■ **Recorded data**:

◇ ◇ ◇ ◇ ◇

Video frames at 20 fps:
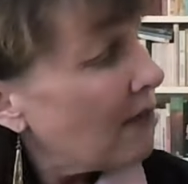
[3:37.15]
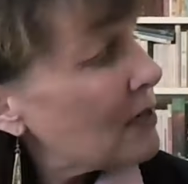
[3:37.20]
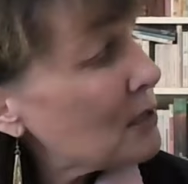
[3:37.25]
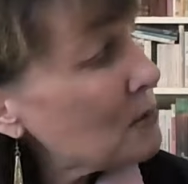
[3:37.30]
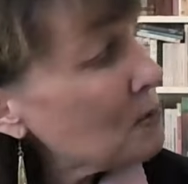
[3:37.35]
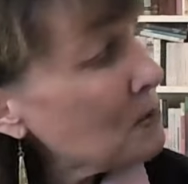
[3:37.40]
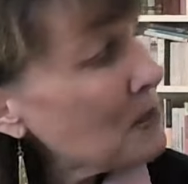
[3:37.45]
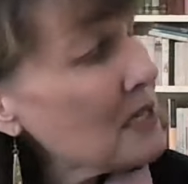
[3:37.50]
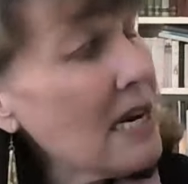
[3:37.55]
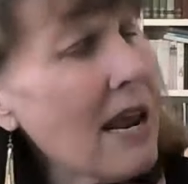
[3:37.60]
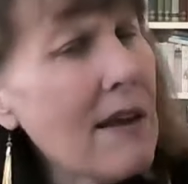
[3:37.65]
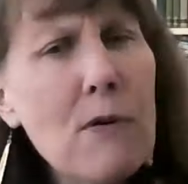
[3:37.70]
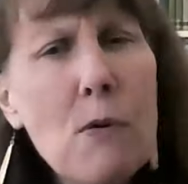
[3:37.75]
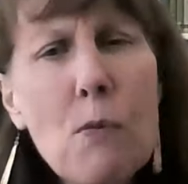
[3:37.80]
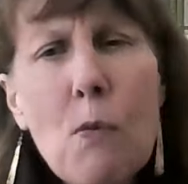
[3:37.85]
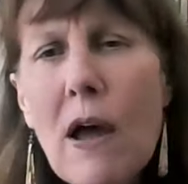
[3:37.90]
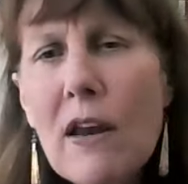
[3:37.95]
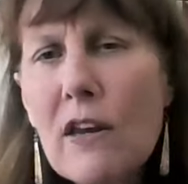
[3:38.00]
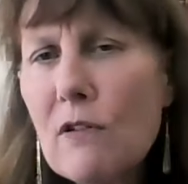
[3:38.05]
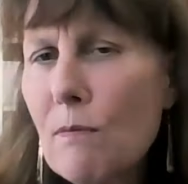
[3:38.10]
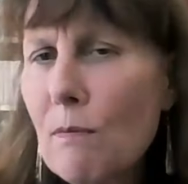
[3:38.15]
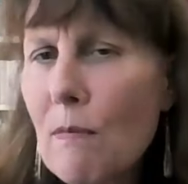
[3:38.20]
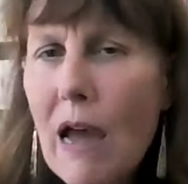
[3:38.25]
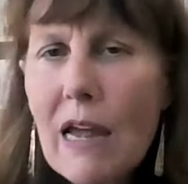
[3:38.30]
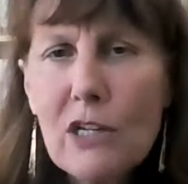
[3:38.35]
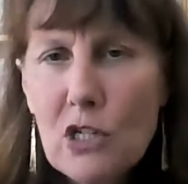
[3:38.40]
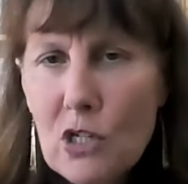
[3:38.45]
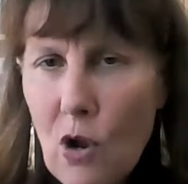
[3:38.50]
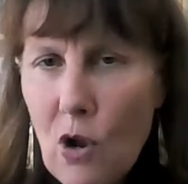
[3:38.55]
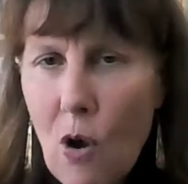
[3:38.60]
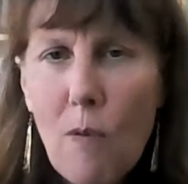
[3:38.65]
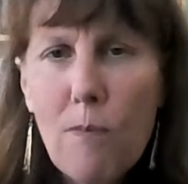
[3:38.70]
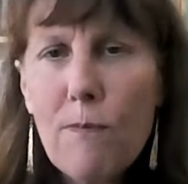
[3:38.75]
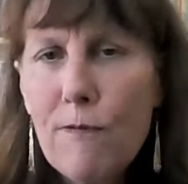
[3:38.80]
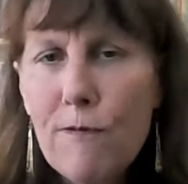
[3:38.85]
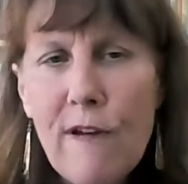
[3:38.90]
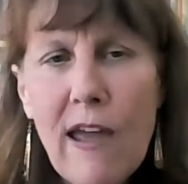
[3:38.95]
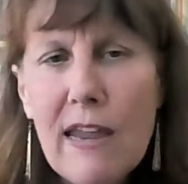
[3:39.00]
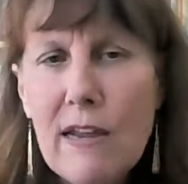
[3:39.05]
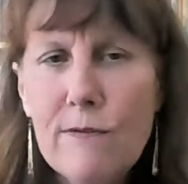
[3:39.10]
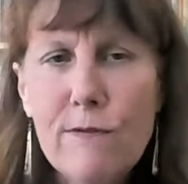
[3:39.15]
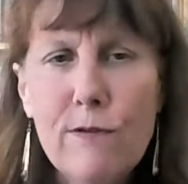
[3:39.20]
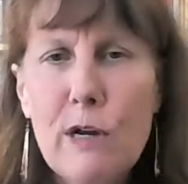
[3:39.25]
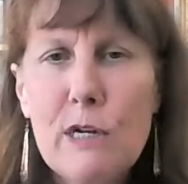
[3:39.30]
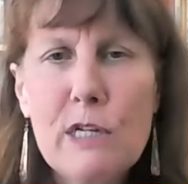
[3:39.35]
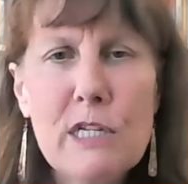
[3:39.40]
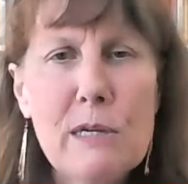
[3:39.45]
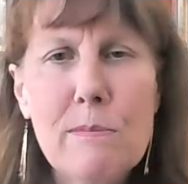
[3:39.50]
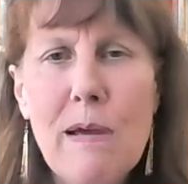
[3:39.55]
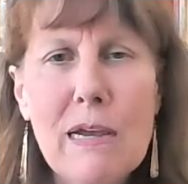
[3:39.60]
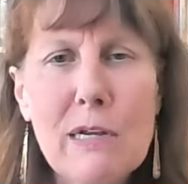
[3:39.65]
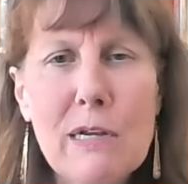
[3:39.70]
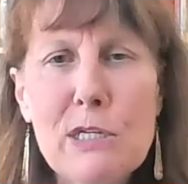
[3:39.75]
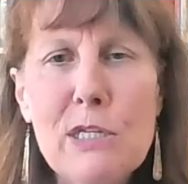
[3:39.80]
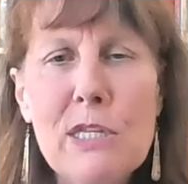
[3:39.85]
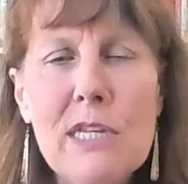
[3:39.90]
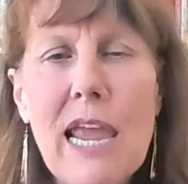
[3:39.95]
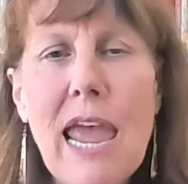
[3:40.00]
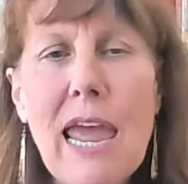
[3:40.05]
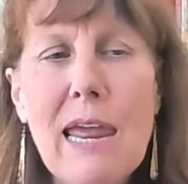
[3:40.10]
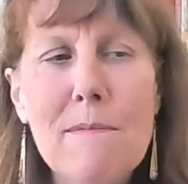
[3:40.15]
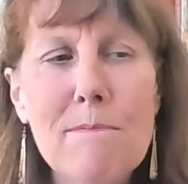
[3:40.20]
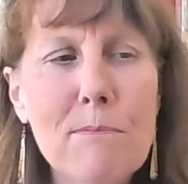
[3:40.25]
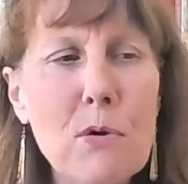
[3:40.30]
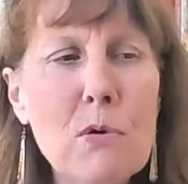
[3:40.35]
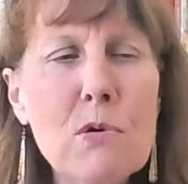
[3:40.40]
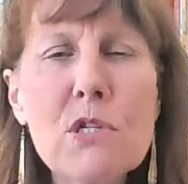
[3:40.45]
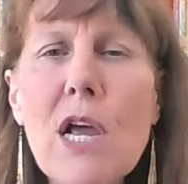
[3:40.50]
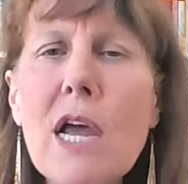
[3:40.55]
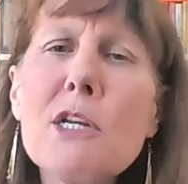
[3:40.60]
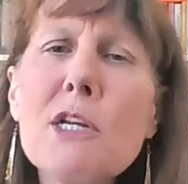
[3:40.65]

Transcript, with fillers: This was never one of my top favourites amongst the Anne books.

◇ ◇ ◇ ◇ ◇

■ **ACTIVITY**:
Output each record above exactly as written. Skip any pictures.

■ **EXPECTED OUTPUT**:
Video frames at 20 fps:
[3:37.15]
[3:37.20]
[3:37.25]
[3:37.30]
[3:37.35]
[3:37.40]
[3:37.45]
[3:37.50]
[3:37.55]
[3:37.60]
[3:37.65]
[3:37.70]
[3:37.75]
[3:37.80]
[3:37.85]
[3:37.90]
[3:37.95]
[3:38.00]
[3:38.05]
[3:38.10]
[3:38.15]
[3:38.20]
[3:38.25]
[3:38.30]
[3:38.35]
[3:38.40]
[3:38.45]
[3:38.50]
[3:38.55]
[3:38.60]
[3:38.65]
[3:38.70]
[3:38.75]
[3:38.80]
[3:38.85]
[3:38.90]
[3:38.95]
[3:39.00]
[3:39.05]
[3:39.10]
[3:39.15]
[3:39.20]
[3:39.25]
[3:39.30]
[3:39.35]
[3:39.40]
[3:39.45]
[3:39.50]
[3:39.55]
[3:39.60]
[3:39.65]
[3:39.70]
[3:39.75]
[3:39.80]
[3:39.85]
[3:39.90]
[3:39.95]
[3:40.00]
[3:40.05]
[3:40.10]
[3:40.15]
[3:40.20]
[3:40.25]
[3:40.30]
[3:40.35]
[3:40.40]
[3:40.45]
[3:40.50]
[3:40.55]
[3:40.60]
[3:40.65]

Transcript, with fillers: This was never one of my top favourites amongst the Anne books.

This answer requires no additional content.